Untuk memperoleh informasi, khususnya yang berhubungan dengan fraud,
tim auditor akan memperoleh informasi khususnya yang berhubungan dengan
fraud, tim auditor akan melakukan wawancara dengan banyak karyawan termasuk
merka yang dicurigai.
Sehubungan dengan itu, anggota tim audit (Fraud auditor) harus memiliki
keterampilan, pengetahuan, dan pengalaman yang luas dalam mewawancarai
untuk mendokumentasikan hasil diskusi.
Pertimbangan dalam penugasan staf adalah bahwa fraud auditig tidak
dapat diperkirakan sebelumnya, karena mereka ditemukan dan dibutuhkan tindak
lanjut secepatnya. Pertimbangan juga perlu diberikan kepada orang lain yang
sering menjadi bagian dari tim fraud auditing yaitu staff dari bagian atau divisi
akuntansi perusahaan, pengacara dan staff legal perusahaan yang sesuai dengan
keahlian yang diperlukan.
56
Dalam keseluruhan kasus yang terjadi, tim audit harus berusaha sekuat
tenaga untuk mencapai tujuan, menghindari penuduhan, pengecekan ulang
kesaksian dan bertindak secara profesional setiap waktu.

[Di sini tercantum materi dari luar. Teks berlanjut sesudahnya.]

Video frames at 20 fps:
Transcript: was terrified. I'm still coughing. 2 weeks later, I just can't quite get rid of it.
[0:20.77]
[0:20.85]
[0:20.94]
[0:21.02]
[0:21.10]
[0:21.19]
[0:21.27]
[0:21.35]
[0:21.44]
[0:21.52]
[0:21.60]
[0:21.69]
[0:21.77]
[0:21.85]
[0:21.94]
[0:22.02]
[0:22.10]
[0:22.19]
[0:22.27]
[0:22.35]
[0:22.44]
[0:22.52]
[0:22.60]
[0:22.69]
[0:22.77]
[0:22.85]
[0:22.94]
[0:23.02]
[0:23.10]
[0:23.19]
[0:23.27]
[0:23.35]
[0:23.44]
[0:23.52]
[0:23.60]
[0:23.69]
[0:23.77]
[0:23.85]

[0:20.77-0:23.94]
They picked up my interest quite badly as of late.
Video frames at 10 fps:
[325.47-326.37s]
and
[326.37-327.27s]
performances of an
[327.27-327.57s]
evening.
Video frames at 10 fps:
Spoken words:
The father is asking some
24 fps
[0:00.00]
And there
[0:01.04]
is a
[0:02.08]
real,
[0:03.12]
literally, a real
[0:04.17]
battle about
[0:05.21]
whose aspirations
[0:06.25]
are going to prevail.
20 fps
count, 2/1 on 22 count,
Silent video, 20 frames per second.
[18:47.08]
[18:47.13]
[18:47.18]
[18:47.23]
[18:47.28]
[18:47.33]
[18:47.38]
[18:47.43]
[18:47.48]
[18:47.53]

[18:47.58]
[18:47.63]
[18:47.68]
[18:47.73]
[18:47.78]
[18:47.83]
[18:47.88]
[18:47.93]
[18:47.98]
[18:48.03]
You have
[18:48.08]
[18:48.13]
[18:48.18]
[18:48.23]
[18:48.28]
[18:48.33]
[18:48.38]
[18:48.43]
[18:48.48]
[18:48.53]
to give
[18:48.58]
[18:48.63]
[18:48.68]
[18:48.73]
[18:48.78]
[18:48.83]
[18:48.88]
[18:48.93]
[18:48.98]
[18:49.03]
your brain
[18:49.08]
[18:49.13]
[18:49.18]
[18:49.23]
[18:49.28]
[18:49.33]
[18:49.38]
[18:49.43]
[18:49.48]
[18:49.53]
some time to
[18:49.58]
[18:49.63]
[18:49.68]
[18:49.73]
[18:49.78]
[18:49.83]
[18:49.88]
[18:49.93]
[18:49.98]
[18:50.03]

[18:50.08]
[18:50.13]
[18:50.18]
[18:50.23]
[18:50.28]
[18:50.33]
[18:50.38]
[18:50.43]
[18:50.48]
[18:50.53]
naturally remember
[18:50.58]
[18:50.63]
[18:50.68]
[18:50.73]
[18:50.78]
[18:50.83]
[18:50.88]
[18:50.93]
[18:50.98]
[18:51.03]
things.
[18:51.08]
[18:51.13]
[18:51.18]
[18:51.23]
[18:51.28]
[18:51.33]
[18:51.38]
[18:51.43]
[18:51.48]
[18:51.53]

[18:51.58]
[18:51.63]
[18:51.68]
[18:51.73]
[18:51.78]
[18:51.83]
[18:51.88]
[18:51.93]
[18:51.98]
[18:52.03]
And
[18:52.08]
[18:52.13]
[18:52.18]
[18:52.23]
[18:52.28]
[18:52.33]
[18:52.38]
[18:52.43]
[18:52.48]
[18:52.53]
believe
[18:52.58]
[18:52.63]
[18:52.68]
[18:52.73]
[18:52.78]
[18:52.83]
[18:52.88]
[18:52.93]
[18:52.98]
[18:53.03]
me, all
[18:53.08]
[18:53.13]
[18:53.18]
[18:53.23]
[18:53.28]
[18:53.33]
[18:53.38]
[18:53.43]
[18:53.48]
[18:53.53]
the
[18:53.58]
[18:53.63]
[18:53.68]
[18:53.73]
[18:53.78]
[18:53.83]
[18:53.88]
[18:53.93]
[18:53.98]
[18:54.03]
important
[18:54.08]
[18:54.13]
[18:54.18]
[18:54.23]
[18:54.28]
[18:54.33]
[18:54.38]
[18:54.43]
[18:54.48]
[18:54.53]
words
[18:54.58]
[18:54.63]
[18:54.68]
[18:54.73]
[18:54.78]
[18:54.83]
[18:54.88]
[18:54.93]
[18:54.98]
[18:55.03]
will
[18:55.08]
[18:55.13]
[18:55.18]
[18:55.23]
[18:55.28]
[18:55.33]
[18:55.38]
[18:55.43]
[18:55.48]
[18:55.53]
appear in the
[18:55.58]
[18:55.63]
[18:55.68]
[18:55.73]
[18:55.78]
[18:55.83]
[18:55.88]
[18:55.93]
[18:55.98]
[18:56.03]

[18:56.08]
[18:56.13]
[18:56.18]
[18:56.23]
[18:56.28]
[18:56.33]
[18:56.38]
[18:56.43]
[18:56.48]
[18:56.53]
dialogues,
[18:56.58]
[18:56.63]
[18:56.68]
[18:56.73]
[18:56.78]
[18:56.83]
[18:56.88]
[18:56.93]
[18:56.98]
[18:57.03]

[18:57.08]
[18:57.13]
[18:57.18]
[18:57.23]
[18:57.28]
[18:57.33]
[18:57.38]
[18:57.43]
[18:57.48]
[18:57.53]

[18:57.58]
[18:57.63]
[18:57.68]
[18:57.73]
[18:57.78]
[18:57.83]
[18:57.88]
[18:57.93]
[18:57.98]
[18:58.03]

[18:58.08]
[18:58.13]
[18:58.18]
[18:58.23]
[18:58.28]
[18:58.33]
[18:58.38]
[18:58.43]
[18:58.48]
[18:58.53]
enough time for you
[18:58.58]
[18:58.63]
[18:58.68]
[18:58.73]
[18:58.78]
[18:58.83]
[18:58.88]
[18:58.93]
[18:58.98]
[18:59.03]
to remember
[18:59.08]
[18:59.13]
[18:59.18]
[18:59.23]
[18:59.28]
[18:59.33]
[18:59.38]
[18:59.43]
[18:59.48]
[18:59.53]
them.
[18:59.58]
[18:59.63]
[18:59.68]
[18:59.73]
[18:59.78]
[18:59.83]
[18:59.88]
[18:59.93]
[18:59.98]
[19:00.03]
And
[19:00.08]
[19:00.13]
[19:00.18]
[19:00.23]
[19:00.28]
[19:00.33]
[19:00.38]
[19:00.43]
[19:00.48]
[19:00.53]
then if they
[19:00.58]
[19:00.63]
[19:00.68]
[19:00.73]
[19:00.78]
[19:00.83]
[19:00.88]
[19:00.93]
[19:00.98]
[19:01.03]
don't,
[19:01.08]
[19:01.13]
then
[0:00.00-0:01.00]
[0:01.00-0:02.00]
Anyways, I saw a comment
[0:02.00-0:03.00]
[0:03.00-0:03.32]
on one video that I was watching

2.6 Kaitan antara Audit Internal dengan Pencegahan Kecurangan
Pernyataan standar internal auditing (SIAS) No.3 menguraikan mengenai
tanggungjawab internal auditor untuk pencegahan fraud adalah;
“Memeriksa dan menilai kecukupan dan efektivitas sistem pengendalian
intern, berkaitan dengana pengungkapan risiko potensial pada berbagai
bentuk kegiatan/operasi organisasi”
Menurut SIAS No.3 internal auditor harus mengidentifikasi indikator-
indikator fraud, dan jika diperlukan, ditingkatkan dengan pelaksanaan investigasi
untuk membuktikan apakah fraud benar-benar terjadi.
SIAS No.3 memberikan pedoman berkaitan dengan tanggungjawab internal
auditor untuk pencegahan, pendeteksian, investigasi dan pelaporan fraud. Jadi,
standar ini secara jelas mengemukakan bahwa pencegahan fraud adalah
tanggungjawab manajemen. Meskipun demikian internal auditor harus menilai
kewajaran dan efektivitas tindakan yang dilakukan oleh manajemen terhadap
kemungkinan penyimpangan atas kewajiban tersebut.